Each of the nine installations is independent of the other, alike only in their use of technology to convey narrative and belief. Chacon’s “Still Life, #3” (2015) uses sound and light to tell the Diné creation story, while Bennett’s “Aosamia’jij—Too Much Too Little” (2017) uses similar media to examine early 20th-century anthropological images of a Mi’kmaq member set against audio recordings of descendants and the soundscape of their community.

Works in video are prominent in “Transformer.” Galanin’s “Tsu Heidei Shugaxtutaan (We will again open this container of wisdom that has been left in our care), 1 and 2” (2006) is a two-part video featuring a non-Native contemporary dancer improvising a dance to a traditional Tlingit song, while the second half features a traditional Tlingit dancer performing a Raven dance to a soundtrack of electronic music.
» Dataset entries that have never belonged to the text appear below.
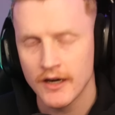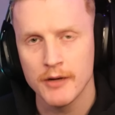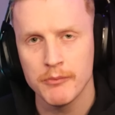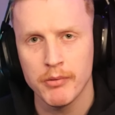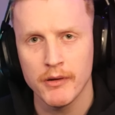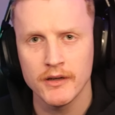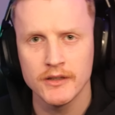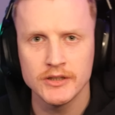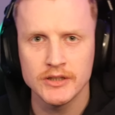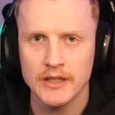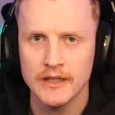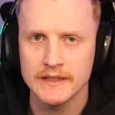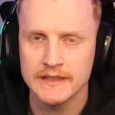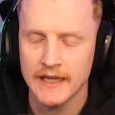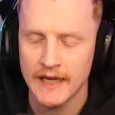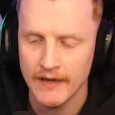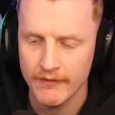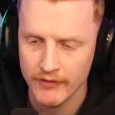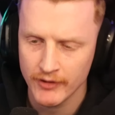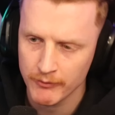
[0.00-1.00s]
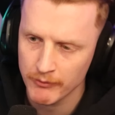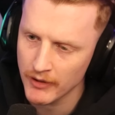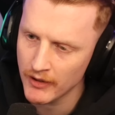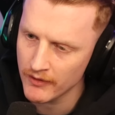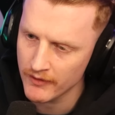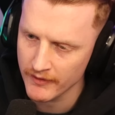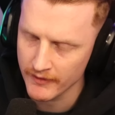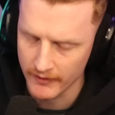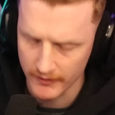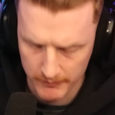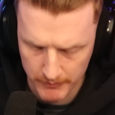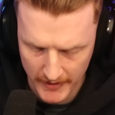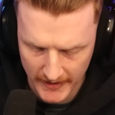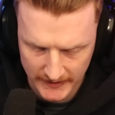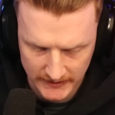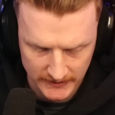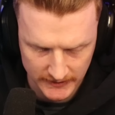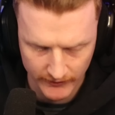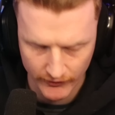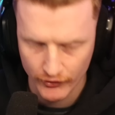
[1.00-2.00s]
I apologise, I haven't uploaded in the
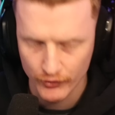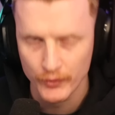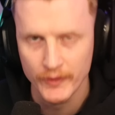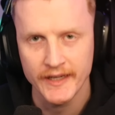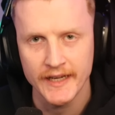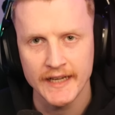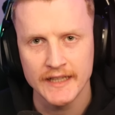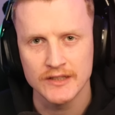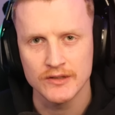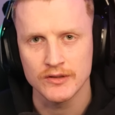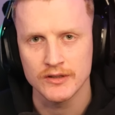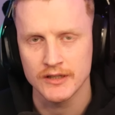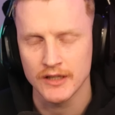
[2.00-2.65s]
past 3 days or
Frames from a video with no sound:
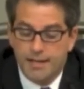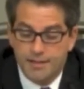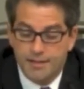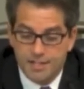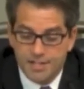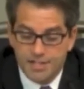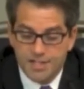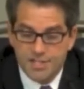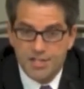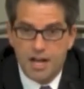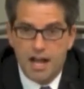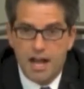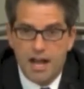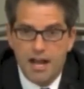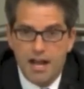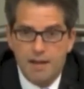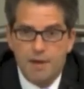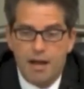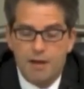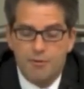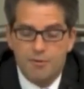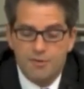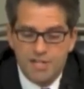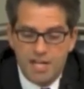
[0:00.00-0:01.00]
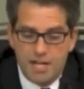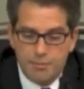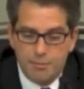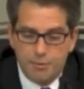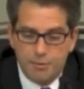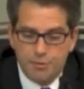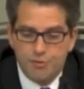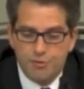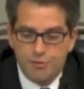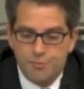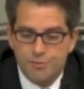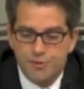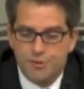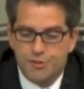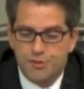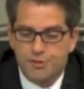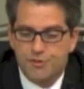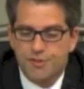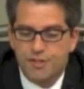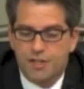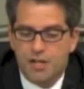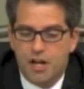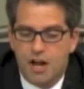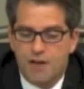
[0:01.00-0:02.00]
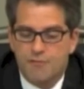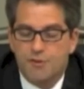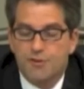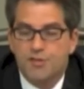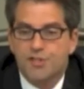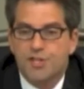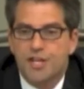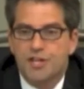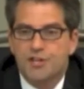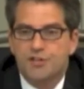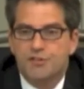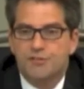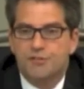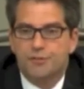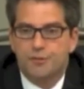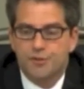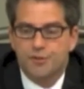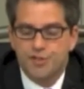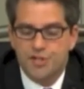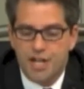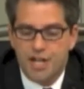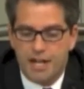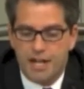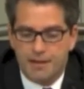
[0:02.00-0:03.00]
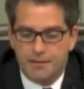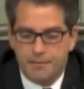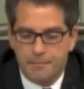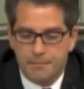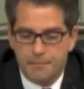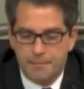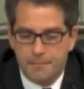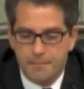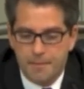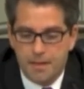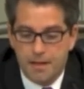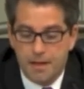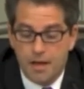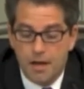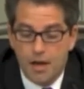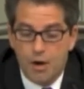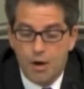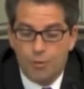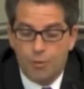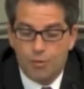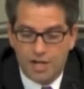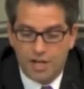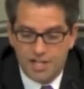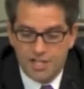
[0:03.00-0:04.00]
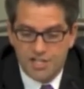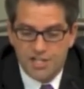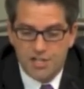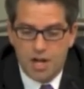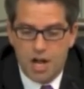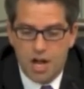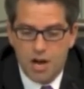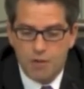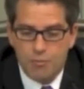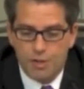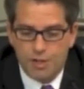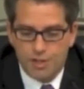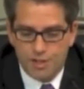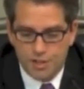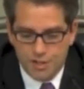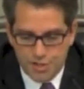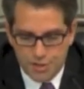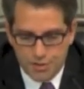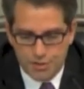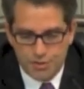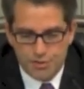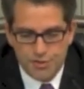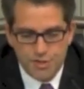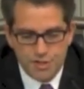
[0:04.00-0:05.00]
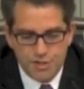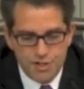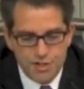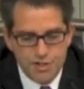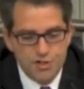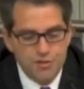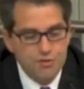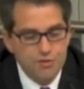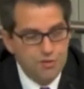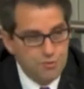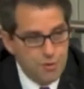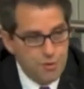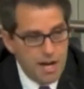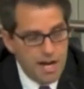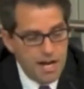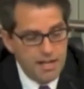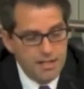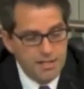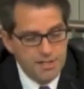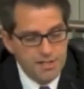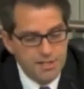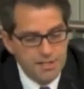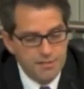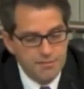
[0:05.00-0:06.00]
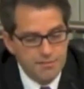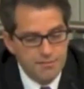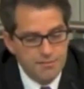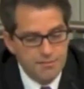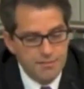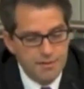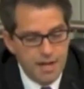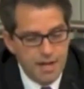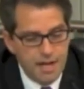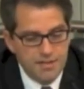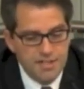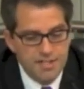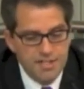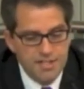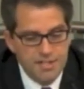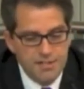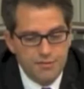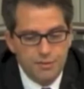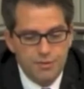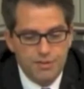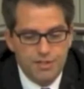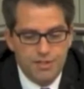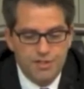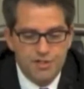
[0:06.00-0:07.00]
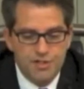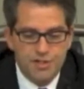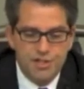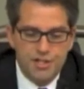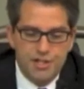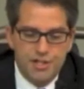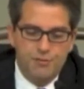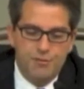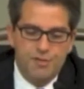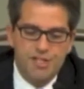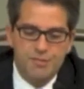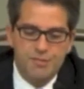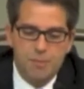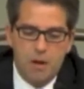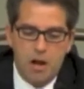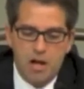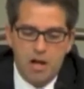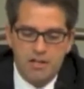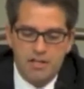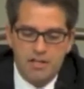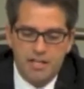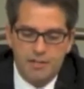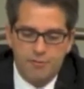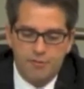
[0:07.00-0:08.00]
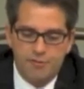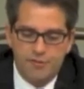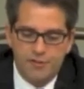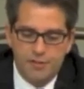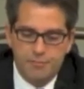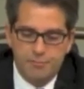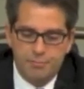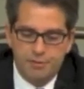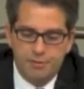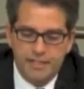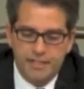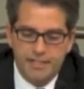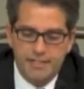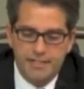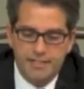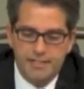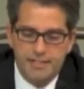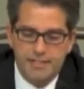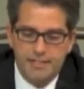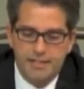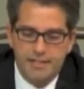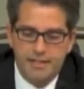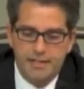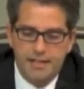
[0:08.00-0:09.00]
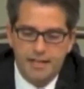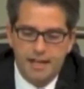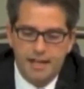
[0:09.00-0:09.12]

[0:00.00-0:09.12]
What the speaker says: This time, I was able to observe the conversation firsthand. What I saw were concerns and issues raised, and the civil engineer responding with complete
Nagam offers an immersive experience with video projections of a forest in “Our future is in the land: if we listen to it” (2017), an exploration of notions of interconnectedness. In “Ga.ni.tha” (2013) by Ernest, a filmmaker, and Mashburn, a photographer, a two-channel video highlights chaos and disorder as a source of power and purpose imaged through wildfire in the Oklahoma grasslands.

Video is also a component of the works by Corbett and Foster. Corbett uses a sophisticated software program in “Four Generations” (2015) to create four digital portraits using pixels in a spiral composition as a modern form of traditional bead art, also connoting indigenous concepts of time. In Foster’s “Raven Brings the Light” (2011), a video projection with audio plays within a commercial nylon tent and mimics shadow play to reference the Haida story of how Raven brought daylight to the world.
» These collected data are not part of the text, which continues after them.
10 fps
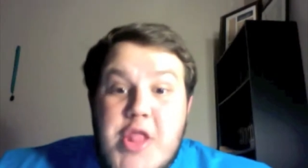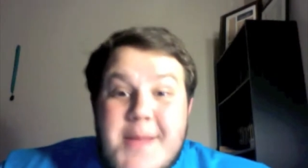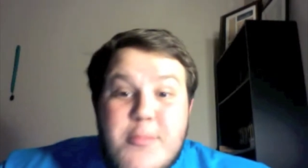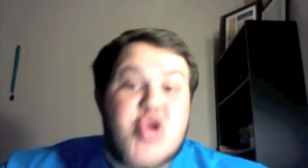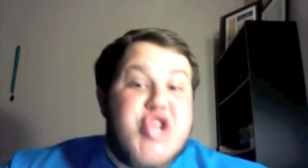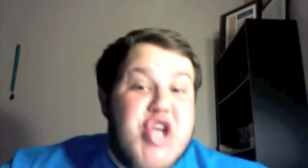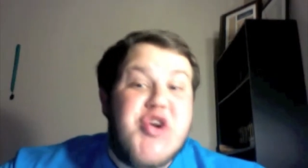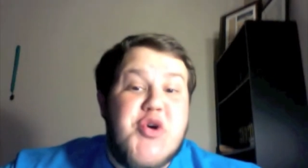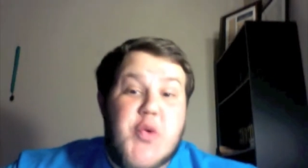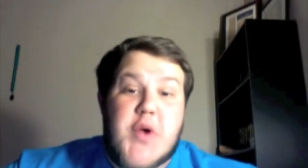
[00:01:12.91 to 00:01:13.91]
number
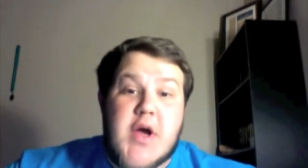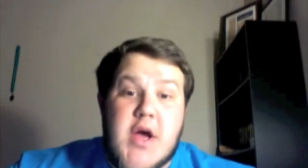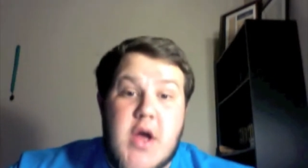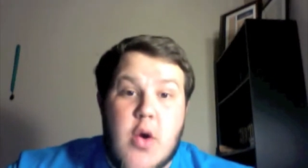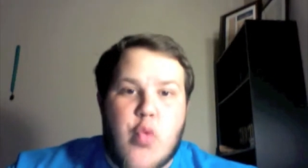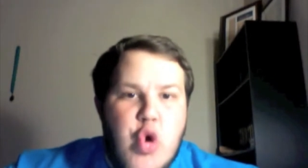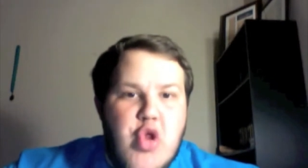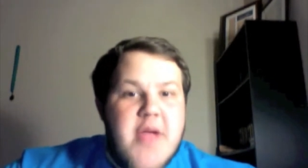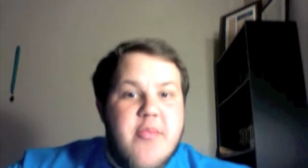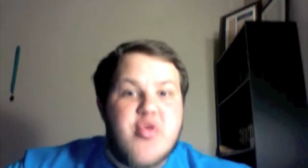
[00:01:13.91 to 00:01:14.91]
two.
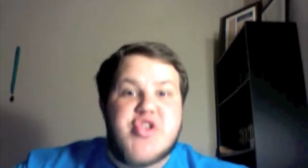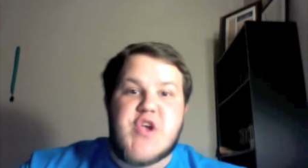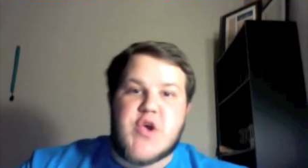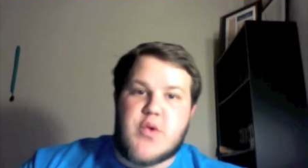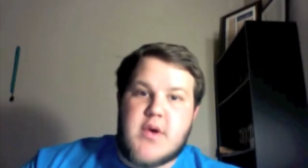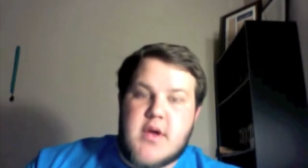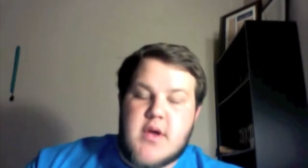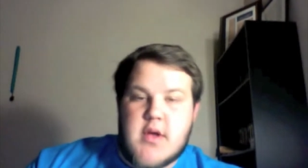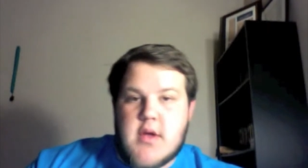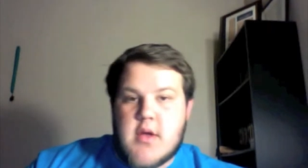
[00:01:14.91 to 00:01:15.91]
Rule number two.
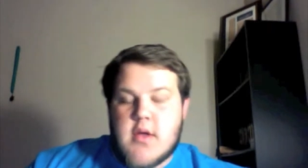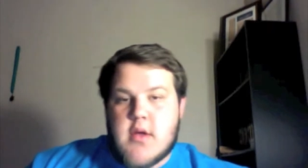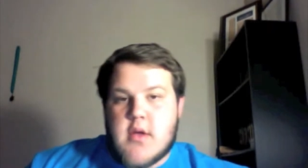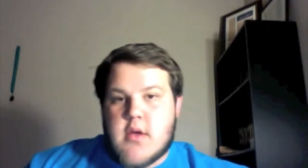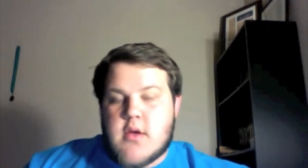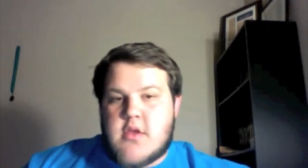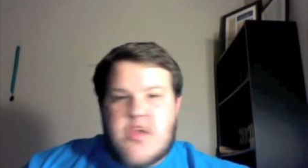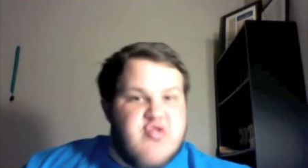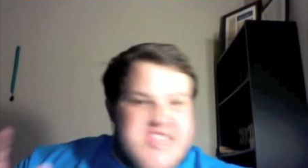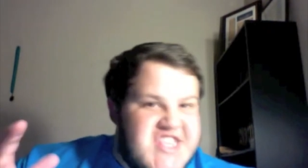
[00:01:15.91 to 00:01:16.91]

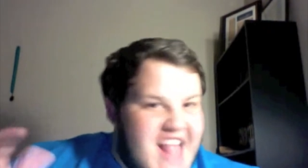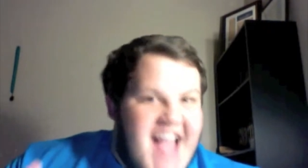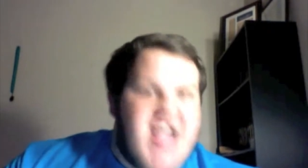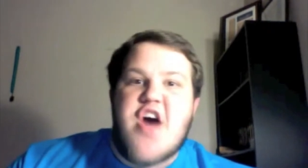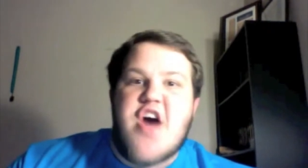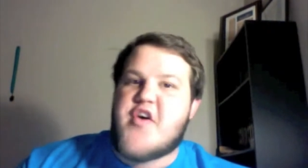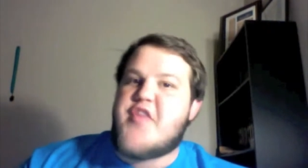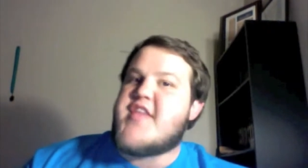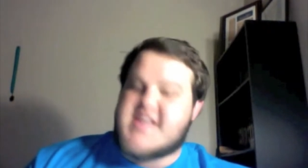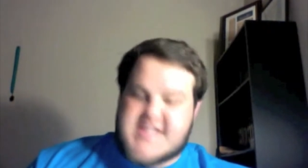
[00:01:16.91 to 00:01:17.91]
Don't slack off
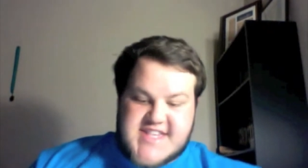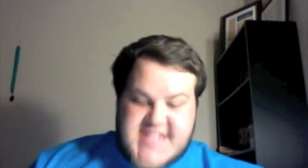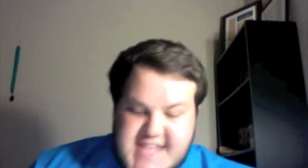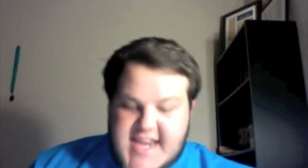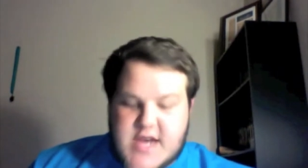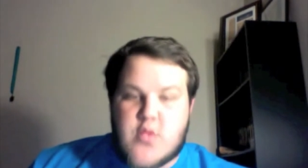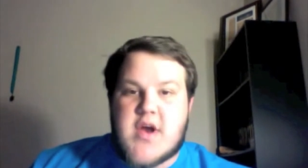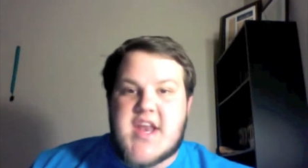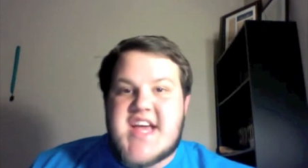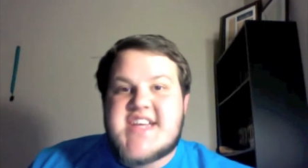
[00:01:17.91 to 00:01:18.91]
on these. The second
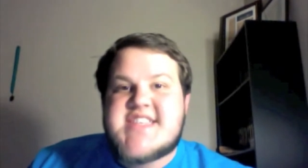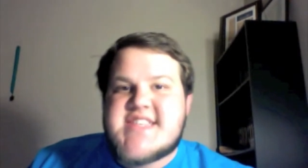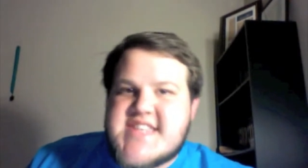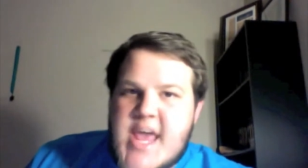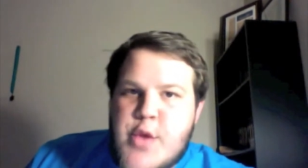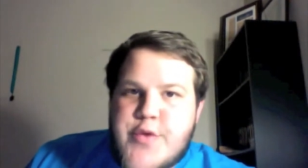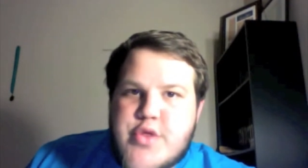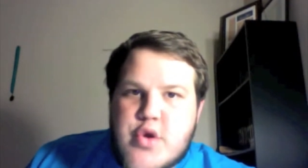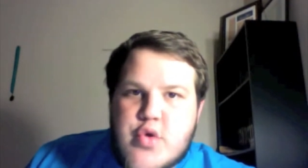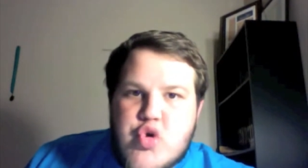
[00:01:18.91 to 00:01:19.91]
one, stay
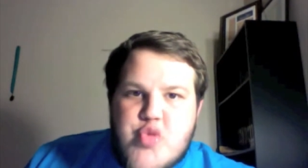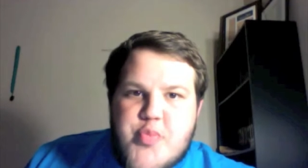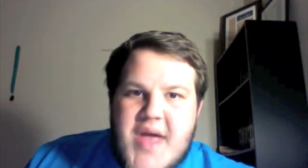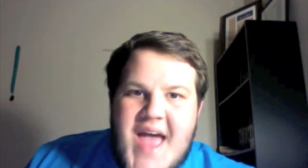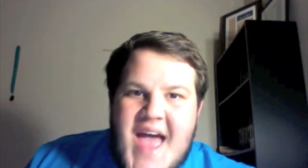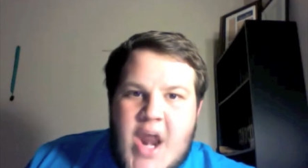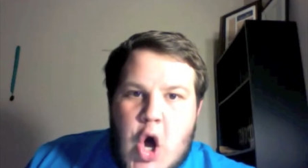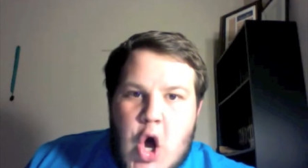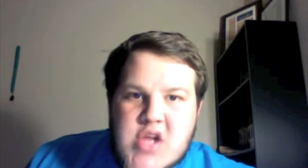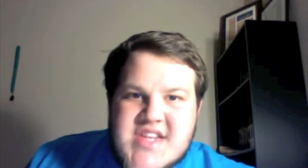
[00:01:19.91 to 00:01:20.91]
with the group at
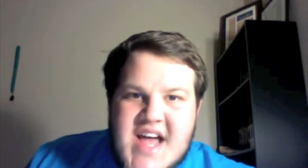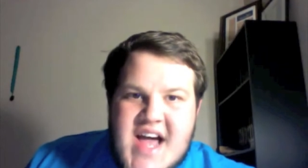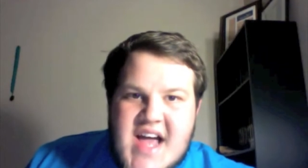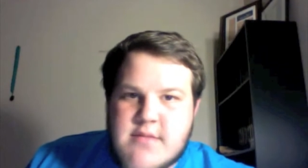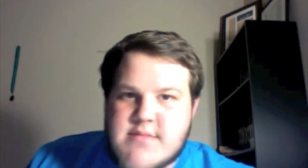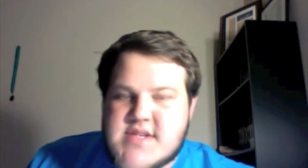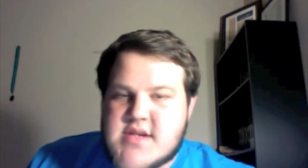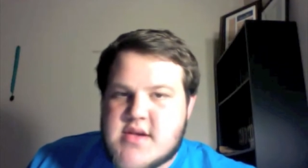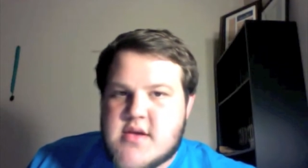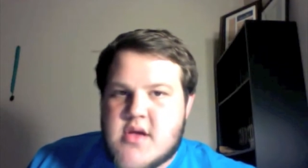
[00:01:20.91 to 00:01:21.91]
all
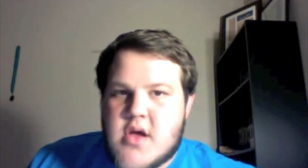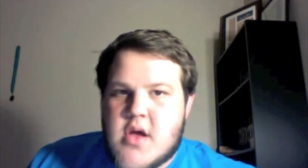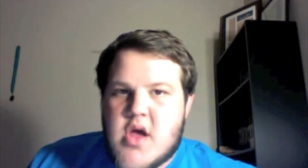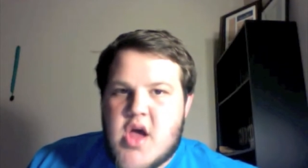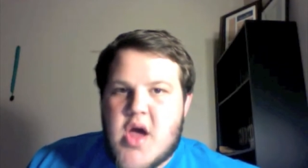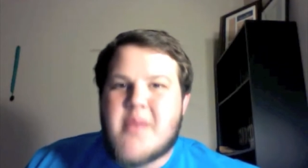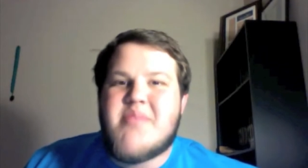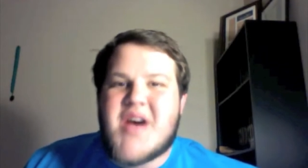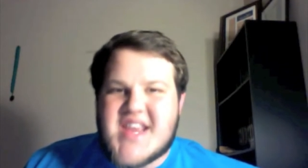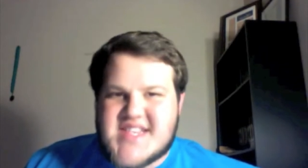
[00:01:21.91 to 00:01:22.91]
times.
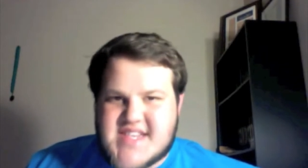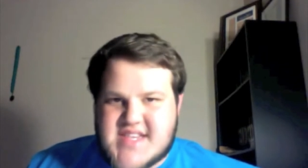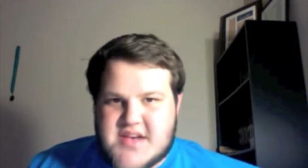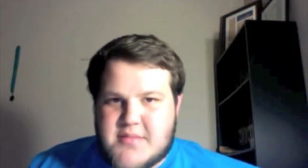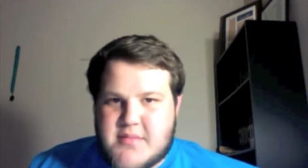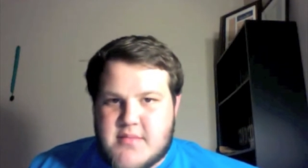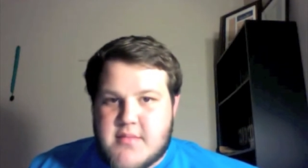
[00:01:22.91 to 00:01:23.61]
Buddy system.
Nicolson’s “The Harbinger of Catastrophe” (2017) is composed of light shining through a glass box contoured to look like a traditional carved-and-painted bentwood box. As shadowed patterns rise and fall against the walls of the room around it, the work refers to the human race’s tenuous relationship with the environment and vulnerability to global warming and floods. In “Father, Son, Holy Ghost” (2015) by McKenzie, three polyurethane bison skulls hang separately, each lined with hot pink neon; the work offers commentary on the co-existence of Christianity and tribal spirituality.

Kathleen Ash-Milby (Diné), museum associate curator, and David Garneau (Métis), associate professor of visual arts at the University of Regina in Saskatchewan, Canada, are the co-curators of the exhibition. Essays authored by Ash-Milby and Garneau will accompany the exhibition in a free illustrated booklet, available onsite and digitally.